START RECORDS TO PROCESS

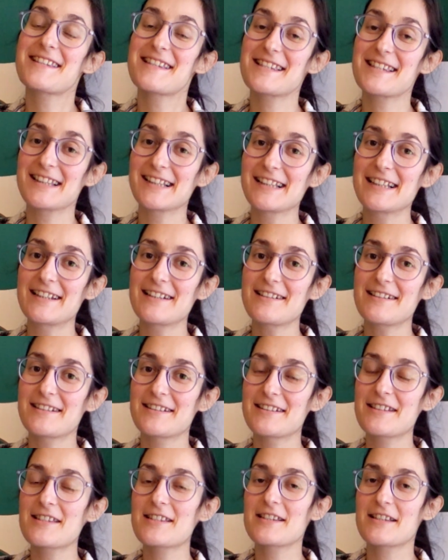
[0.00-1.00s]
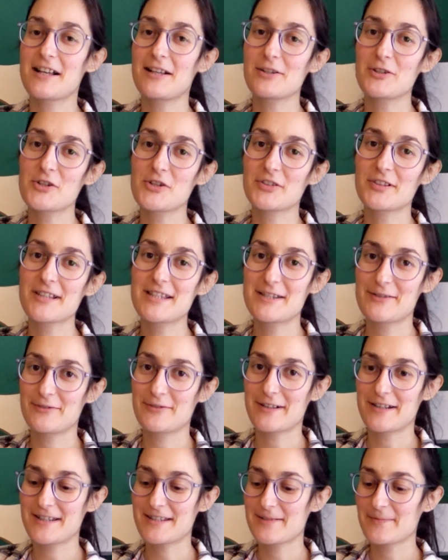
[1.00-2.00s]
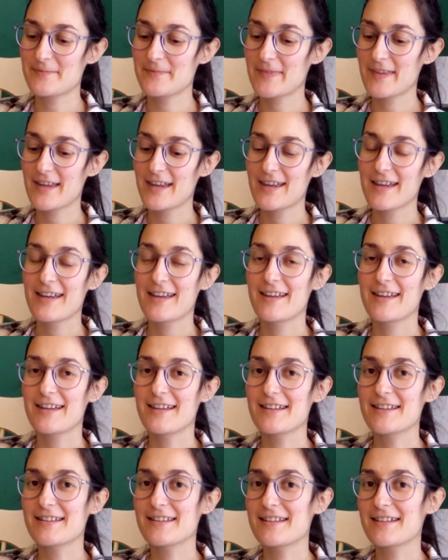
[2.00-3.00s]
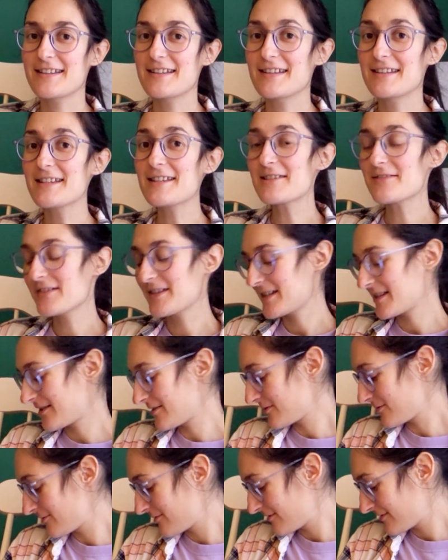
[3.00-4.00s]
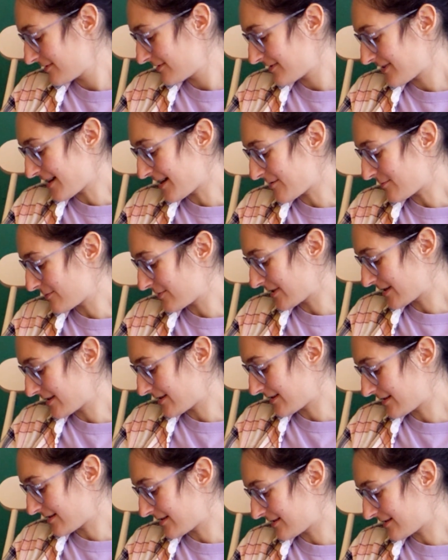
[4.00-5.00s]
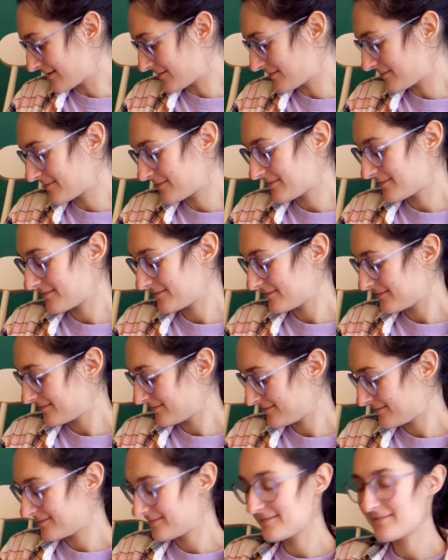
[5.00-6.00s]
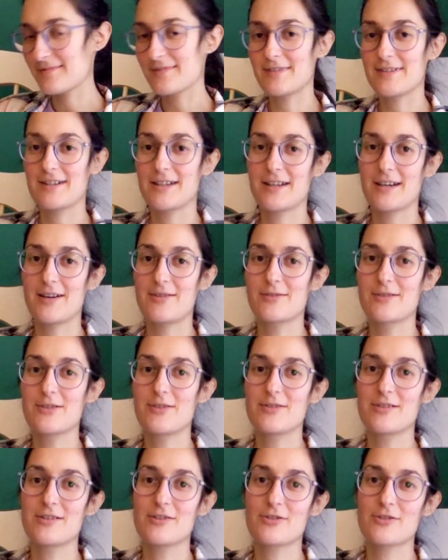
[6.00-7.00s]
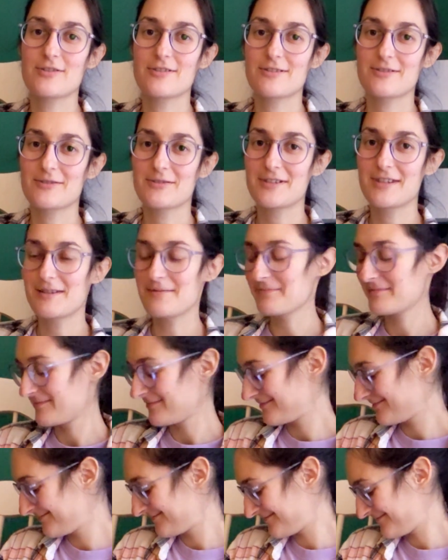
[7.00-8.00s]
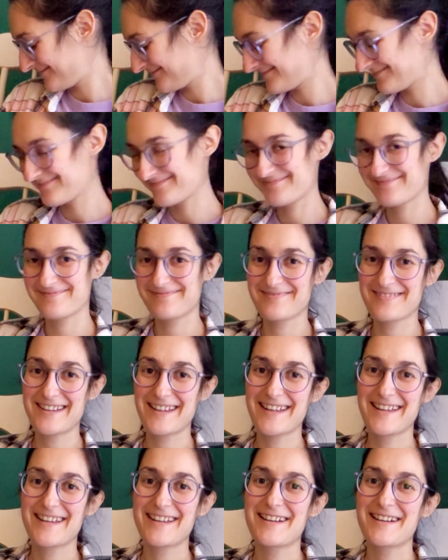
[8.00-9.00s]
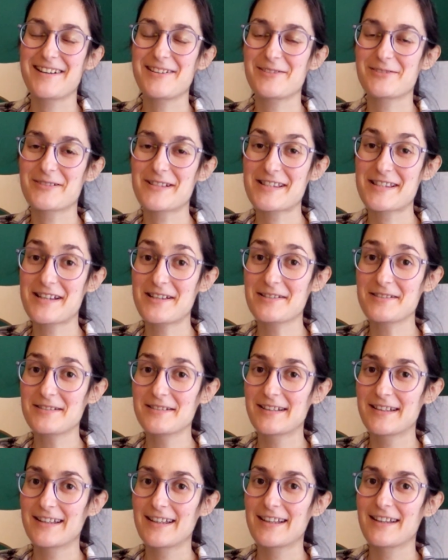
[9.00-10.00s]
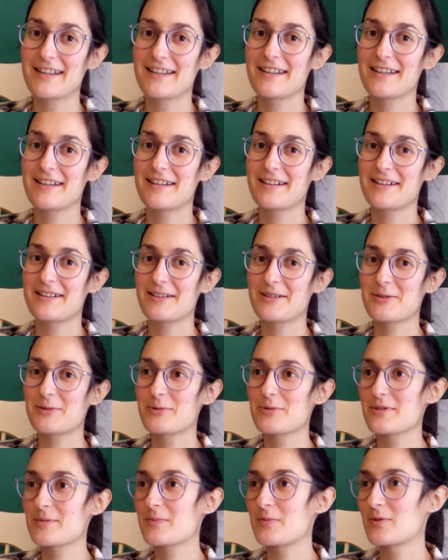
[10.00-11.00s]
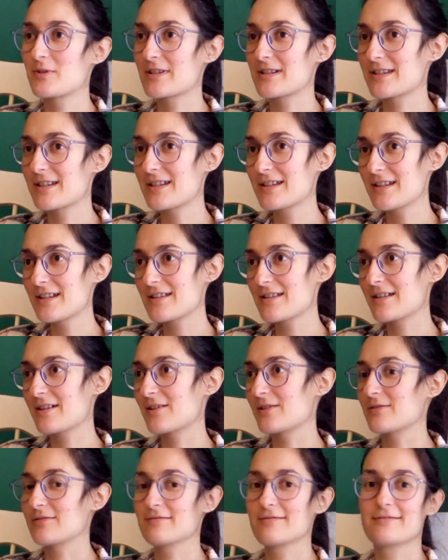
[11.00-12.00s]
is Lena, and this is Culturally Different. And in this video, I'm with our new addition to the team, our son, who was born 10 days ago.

END RECORDS TO PROCESS
START RECORDS TO PROCESS

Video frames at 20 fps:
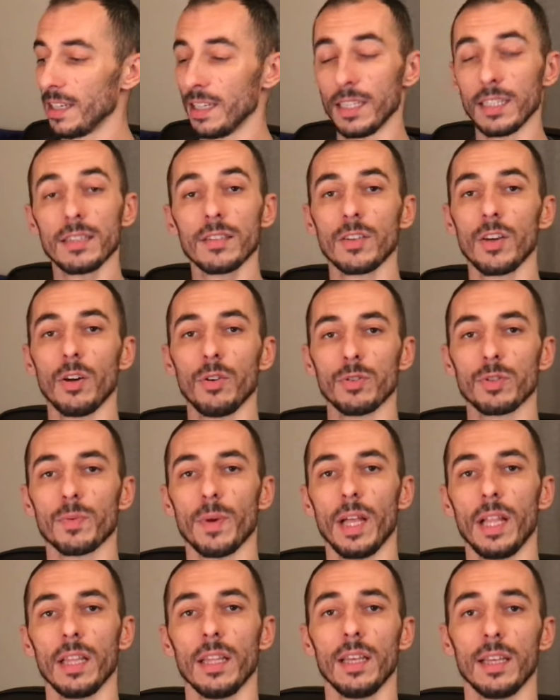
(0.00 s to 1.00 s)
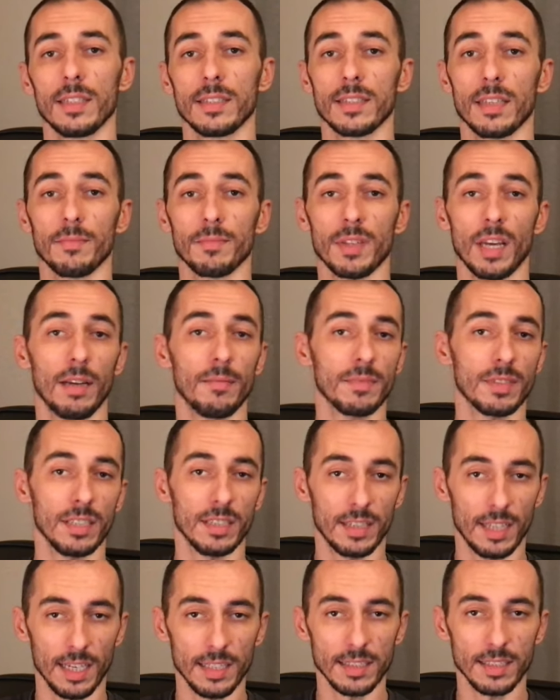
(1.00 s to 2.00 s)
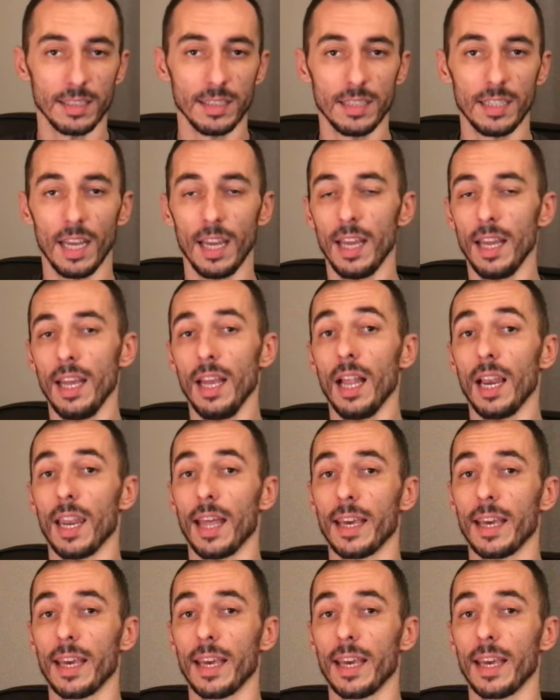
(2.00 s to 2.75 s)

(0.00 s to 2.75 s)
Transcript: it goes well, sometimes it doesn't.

END RECORDS TO PROCESS
START RECORDS TO PROCESS

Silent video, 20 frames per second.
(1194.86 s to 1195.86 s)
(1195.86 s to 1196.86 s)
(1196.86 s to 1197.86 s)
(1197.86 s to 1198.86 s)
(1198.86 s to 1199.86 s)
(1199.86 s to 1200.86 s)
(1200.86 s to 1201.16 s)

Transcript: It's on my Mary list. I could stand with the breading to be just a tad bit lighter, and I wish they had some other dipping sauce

END RECORDS TO PROCESS

* _EXERCISE PROMPT_:
In the material above, which lines fall between the one holding "Video frames at" and the one holding "Transcript: it goes", inclusive? Print exactly those, with the pictures left out.

* _TASK OUTPUT_:
Video frames at 20 fps:
(0.00 s to 1.00 s)
(1.00 s to 2.00 s)
(2.00 s to 2.75 s)

(0.00 s to 2.75 s)
Transcript: it goes well, sometimes it doesn't.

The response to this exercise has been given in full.